An exact copy of every record, with no pictures, please.

:: Task inputs ::

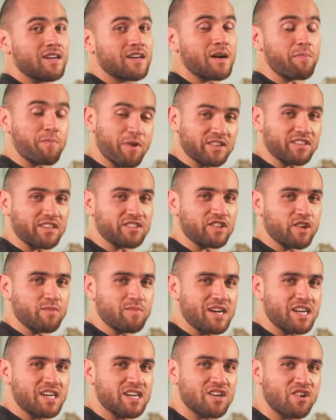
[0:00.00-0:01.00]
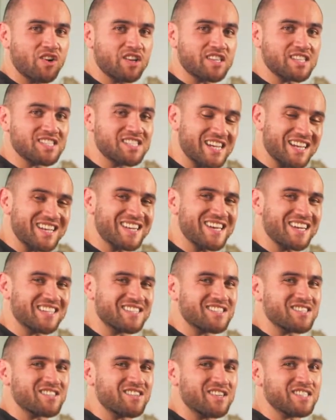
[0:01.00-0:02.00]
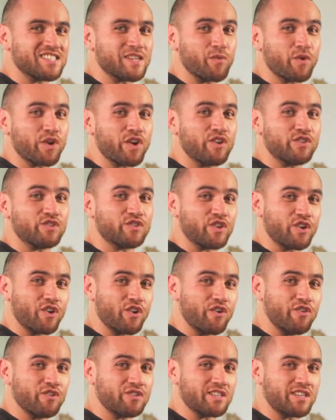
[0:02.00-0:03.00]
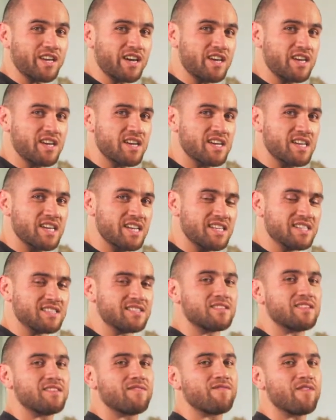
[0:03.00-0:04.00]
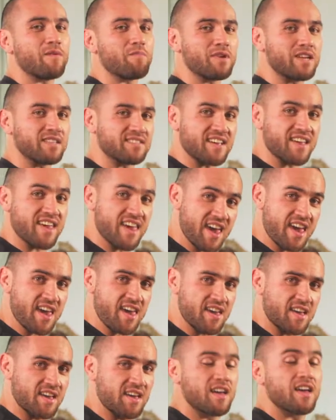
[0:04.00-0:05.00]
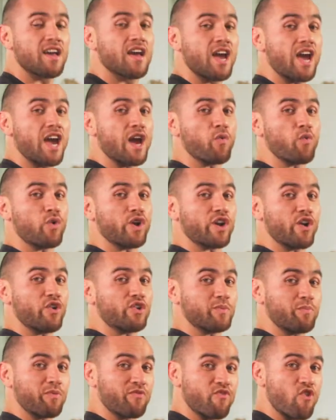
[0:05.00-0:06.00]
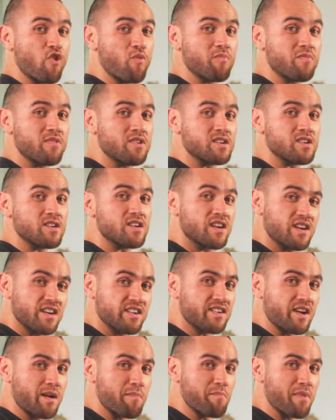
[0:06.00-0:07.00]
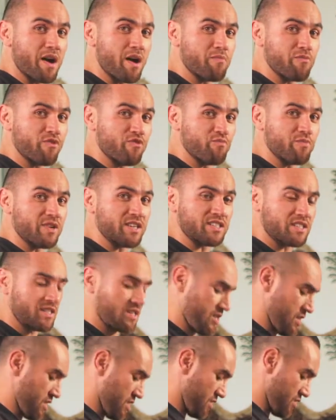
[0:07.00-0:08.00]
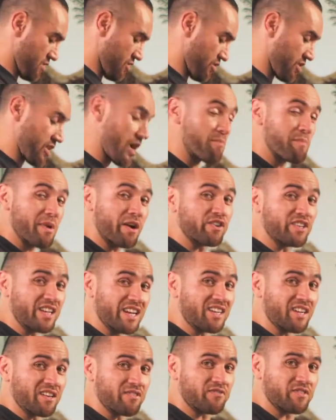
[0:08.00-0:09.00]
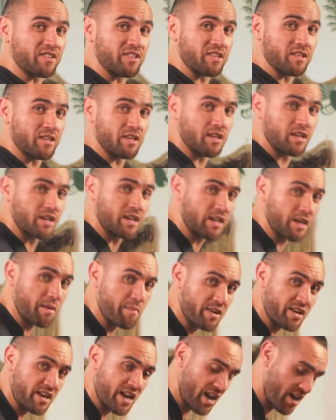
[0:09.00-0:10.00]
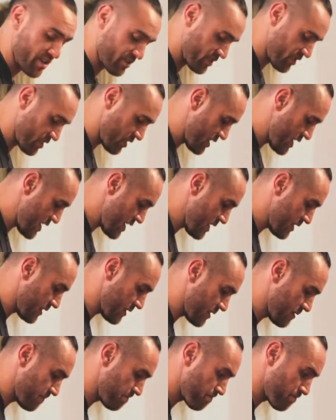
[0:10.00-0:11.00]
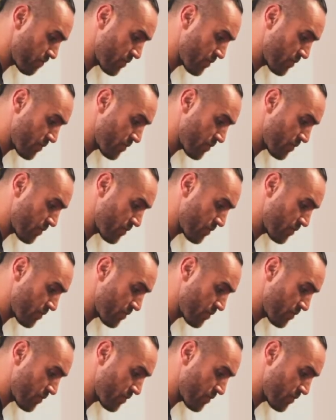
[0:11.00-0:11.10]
Ka pai tātou ma. Right, the second exercise that we're going to learn today is from letter E, and we're going to perform a dumbbell movement. So a dumbbell deadlift, coming down to the knees.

:::

_Result for this exercise_
[0:00.00-0:01.00]
[0:01.00-0:02.00]
[0:02.00-0:03.00]
[0:03.00-0:04.00]
[0:04.00-0:05.00]
[0:05.00-0:06.00]
[0:06.00-0:07.00]
[0:07.00-0:08.00]
[0:08.00-0:09.00]
[0:09.00-0:10.00]
[0:10.00-0:11.00]
[0:11.00-0:11.10]
Ka pai tātou ma. Right, the second exercise that we're going to learn today is from letter E, and we're going to perform a dumbbell movement. So a dumbbell deadlift, coming down to the knees.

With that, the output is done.